**Aim of the task**. The data below contains pictures, which are to be skipped; the lines starting at the line with "[00:00:00.10]" and ending at the line with "[00:00:00.90]" are to be output exactly, both ends included.

[Source records]
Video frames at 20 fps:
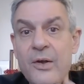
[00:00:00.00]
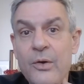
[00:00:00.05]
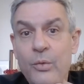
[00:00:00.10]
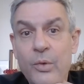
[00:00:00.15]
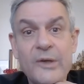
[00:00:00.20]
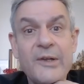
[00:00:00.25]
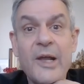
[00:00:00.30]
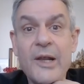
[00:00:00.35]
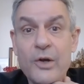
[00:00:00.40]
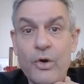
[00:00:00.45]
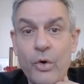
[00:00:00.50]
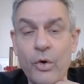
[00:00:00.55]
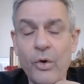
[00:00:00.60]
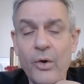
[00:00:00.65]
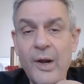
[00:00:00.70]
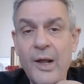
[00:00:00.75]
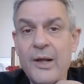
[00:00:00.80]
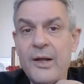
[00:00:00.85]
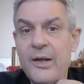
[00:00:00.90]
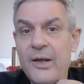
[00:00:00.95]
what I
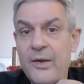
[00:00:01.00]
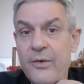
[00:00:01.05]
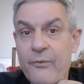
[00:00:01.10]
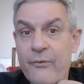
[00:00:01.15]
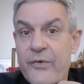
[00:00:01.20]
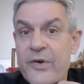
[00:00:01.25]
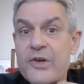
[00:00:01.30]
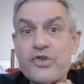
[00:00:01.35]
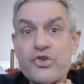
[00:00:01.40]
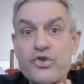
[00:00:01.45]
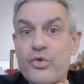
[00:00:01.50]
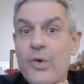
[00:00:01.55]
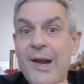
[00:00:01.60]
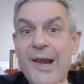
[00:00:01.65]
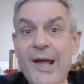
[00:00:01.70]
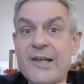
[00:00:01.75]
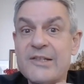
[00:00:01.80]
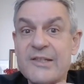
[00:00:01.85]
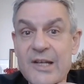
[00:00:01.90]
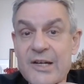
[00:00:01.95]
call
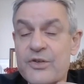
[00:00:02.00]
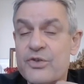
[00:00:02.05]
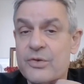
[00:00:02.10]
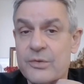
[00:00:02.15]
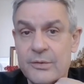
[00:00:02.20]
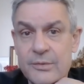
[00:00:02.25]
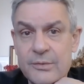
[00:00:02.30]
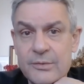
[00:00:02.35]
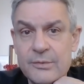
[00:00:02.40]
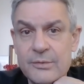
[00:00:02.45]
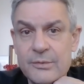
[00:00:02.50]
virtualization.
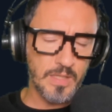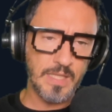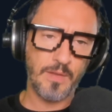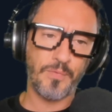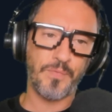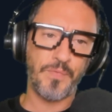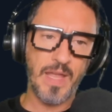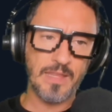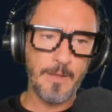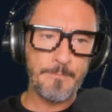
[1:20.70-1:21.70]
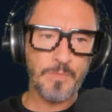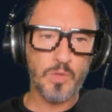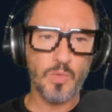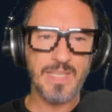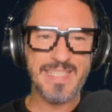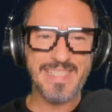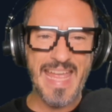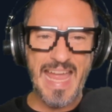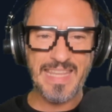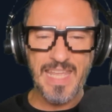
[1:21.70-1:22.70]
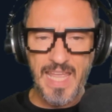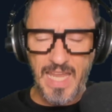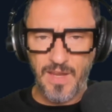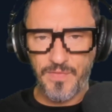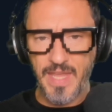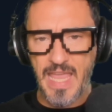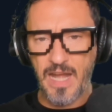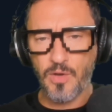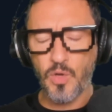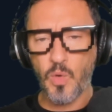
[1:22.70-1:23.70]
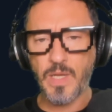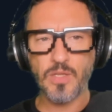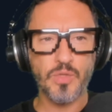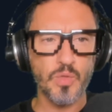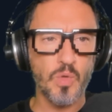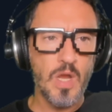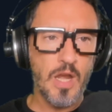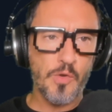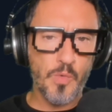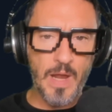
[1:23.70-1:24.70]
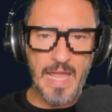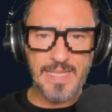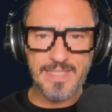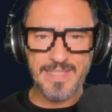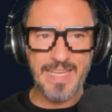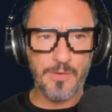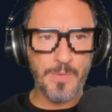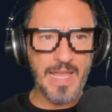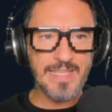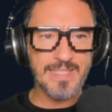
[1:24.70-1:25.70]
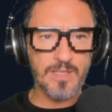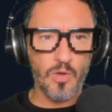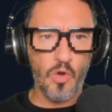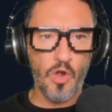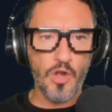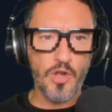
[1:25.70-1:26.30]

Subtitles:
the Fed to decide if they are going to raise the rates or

**Answer to the problem**.
[00:00:00.10]
[00:00:00.15]
[00:00:00.20]
[00:00:00.25]
[00:00:00.30]
[00:00:00.35]
[00:00:00.40]
[00:00:00.45]
[00:00:00.50]
[00:00:00.55]
[00:00:00.60]
[00:00:00.65]
[00:00:00.70]
[00:00:00.75]
[00:00:00.80]
[00:00:00.85]
[00:00:00.90]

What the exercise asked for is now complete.